Czy to ze mną jest coś nie tak? Szczerze mówiąc gdybym teraz stracił pracę i miał znów robić za najniższą krajową to bym chyba nie miał żadnej motywacji by wstawać rano i robiłbym wszystko mega byle jak. Teraz już robię byle jak a co dopiero gdybym nie miał świadomości, że to jest zaplacone a szef to januszex total.

#oswiadczenie #korposwiat #pieniadze
  • 20
@ChickenDriver: sam widok hajsu na koncie też mnie nie cieszy. fajne jest jedynie to uczucie, jak chcę sobie coś kupić i mogę to zrobić dwoma kliknięciami bez zastanawiania się, czy zostanie mi na rachunki.
@larine: No jo ale jak siedzę i klikam w kąkuter to nie czuję tego. Tak samo żyję oszczędnie, by w razie W być zabezpieczonym i ciesza mnie małe pierdoły jak czekolada, więc nie potrzebuję teraz #!$%@?ć 10k na głupoty, zresztą nawet gdybym to zrobił to mi się te rzeczy szybko opatrzą i się do nich przyzwyczaję.

Niby Maruda ale ja serio jestem szczęśliwy w życiu i mam przez to umiarkowaną motywację
@ChickenDriver: bo kasa nie musi cieszyć sama w sobie. Skoro jesteś spełniony w innych aspektach, to wystarczające do życia pieniądze z wypłaty nie robią wrażenia, bo dlaczego miałyby? Kasa to środek użytkowy. Równie dobrze mógłbyś się zastanawiać czemu nie cieszy Cię opakowanie papieru toaletowego w domu, skoro szczęśliwie Ci go nie brakuje do pocierania po dwójce.
@ChickenDriver: możesz lepiej pracować dla satysfakcji z pracy, poklepanie po plechach przez prezesa albo po to żeby nabyć więcej umiejętności i zwiać do innej firmy... Nie koniecznie gratyfikacja finansowa musi być głównym motor napędowym do pracy.
@ChickenDriver: sam widok hajsu na koncie też mnie nie cieszy. fajne jest jedynie to uczucie, jak chcę sobie coś kupić i mogę to zrobić dwoma kliknięciami bez zastanawiania się, czy zostanie mi na rachunki.
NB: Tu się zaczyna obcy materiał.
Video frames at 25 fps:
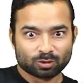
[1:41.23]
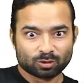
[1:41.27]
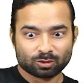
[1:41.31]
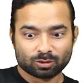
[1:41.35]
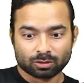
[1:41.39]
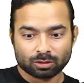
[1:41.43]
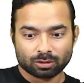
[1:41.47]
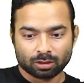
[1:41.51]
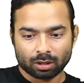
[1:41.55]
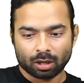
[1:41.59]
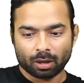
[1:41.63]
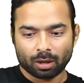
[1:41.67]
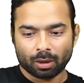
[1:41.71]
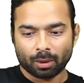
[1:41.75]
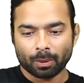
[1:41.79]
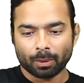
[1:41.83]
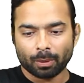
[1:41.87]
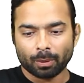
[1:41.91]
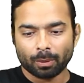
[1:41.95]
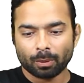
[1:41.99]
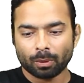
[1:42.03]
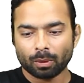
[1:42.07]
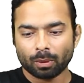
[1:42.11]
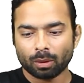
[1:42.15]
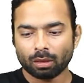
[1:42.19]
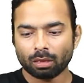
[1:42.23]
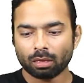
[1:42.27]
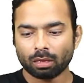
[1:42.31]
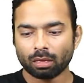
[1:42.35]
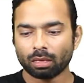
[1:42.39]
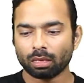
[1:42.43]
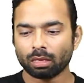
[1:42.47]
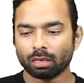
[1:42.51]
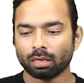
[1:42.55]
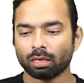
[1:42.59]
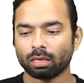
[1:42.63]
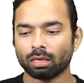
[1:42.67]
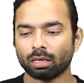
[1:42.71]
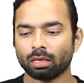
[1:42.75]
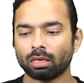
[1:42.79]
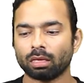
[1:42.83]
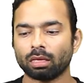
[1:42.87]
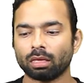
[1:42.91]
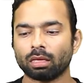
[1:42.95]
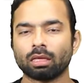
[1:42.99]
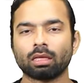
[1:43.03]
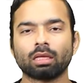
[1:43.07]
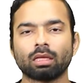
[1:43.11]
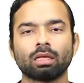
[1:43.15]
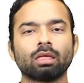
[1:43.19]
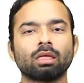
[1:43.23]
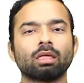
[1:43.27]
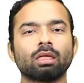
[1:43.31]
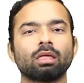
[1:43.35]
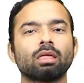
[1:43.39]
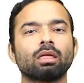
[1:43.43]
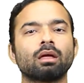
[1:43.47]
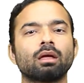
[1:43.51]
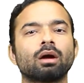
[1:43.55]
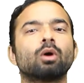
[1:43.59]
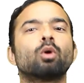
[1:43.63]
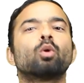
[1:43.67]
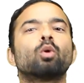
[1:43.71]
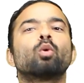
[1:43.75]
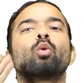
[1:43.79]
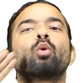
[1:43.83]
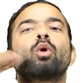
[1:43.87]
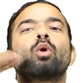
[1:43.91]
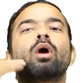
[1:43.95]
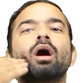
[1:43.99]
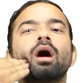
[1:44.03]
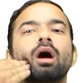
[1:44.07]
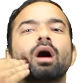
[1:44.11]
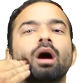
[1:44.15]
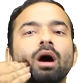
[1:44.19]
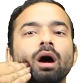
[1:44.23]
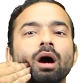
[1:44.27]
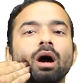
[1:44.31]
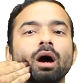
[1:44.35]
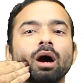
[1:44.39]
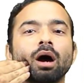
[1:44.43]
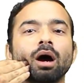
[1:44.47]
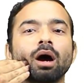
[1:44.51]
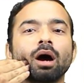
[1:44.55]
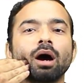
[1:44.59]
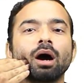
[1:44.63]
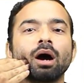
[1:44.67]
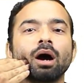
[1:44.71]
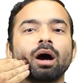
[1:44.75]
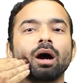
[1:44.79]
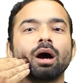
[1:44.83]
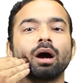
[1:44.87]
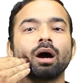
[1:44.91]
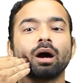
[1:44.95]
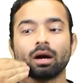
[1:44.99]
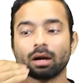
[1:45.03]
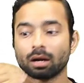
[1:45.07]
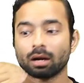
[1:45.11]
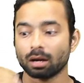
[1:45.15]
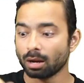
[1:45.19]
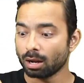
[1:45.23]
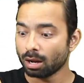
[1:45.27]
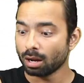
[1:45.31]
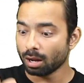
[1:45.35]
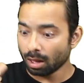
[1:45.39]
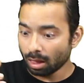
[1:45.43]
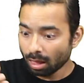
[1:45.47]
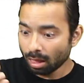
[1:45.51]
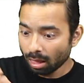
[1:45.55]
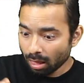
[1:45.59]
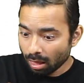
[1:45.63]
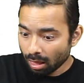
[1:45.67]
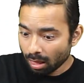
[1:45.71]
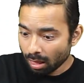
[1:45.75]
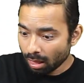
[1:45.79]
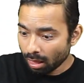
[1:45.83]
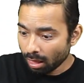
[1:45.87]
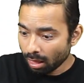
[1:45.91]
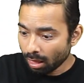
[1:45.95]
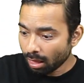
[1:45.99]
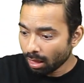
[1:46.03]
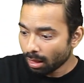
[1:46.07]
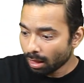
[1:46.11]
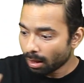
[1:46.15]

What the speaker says: So what will happen to the water in the water cycle that gets captured by the hydrogels?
@larine to ja mam na odwrót. Cieszą mnie cyferki na koncie, a wydawanie kasy sprawia mi niemal fizyczny ból

@ChickenDriver a jakbyś nagle zarabiał 2x tyle i w perspektywie 15 lat mógł przestać pracować?
@Leithain: Jak bym zarabiał 9k to za 15 lat nie mógłbym przestać pracować. Ale tak, z pewnością wizja "nic nie muszę" w ciągu 15-20 lat byłaby wystarczająco kusząca by zakasać rękawy. Aczkolwiek na pewno 20 lat na 120% obrotach bym nie wyrobił bo bym się wyniszczył. Ale wtedy nie patrzyłbym tak dokładnie na zegarek i 8h, zresztą wolność finansowa jest nie do zrobienia na większości etatów w tym kraju.

@moll:
@ChickenDriver jeśli teraz wystarcza Ci 4.5k to drugie 4.5k mógłbyś odkładać. 5% ROI jest jak najbardziej realne przy 15letnim okresie inwestycji. Z pomocą procenta składanego miałbyś oszczędności na kolejne 30 lat życia.
@moll: Ok. czyli robi wrażenie ale go nie robi, bo jest za niska (wypłata) a jakby była wielokrotnie wyższa to by robiła ale jednocześnie mam to gdzieś, bo mam dobre życie. Więc mam #!$%@? na pracę.
@ChickenDriver: czyli chciałbyś żeby wypłata robiła wrażenie, ale jednocześnie nie czujesz się na tyle zmotywowany, by to osiągnąć, bo jest Ci dobrze jak jest.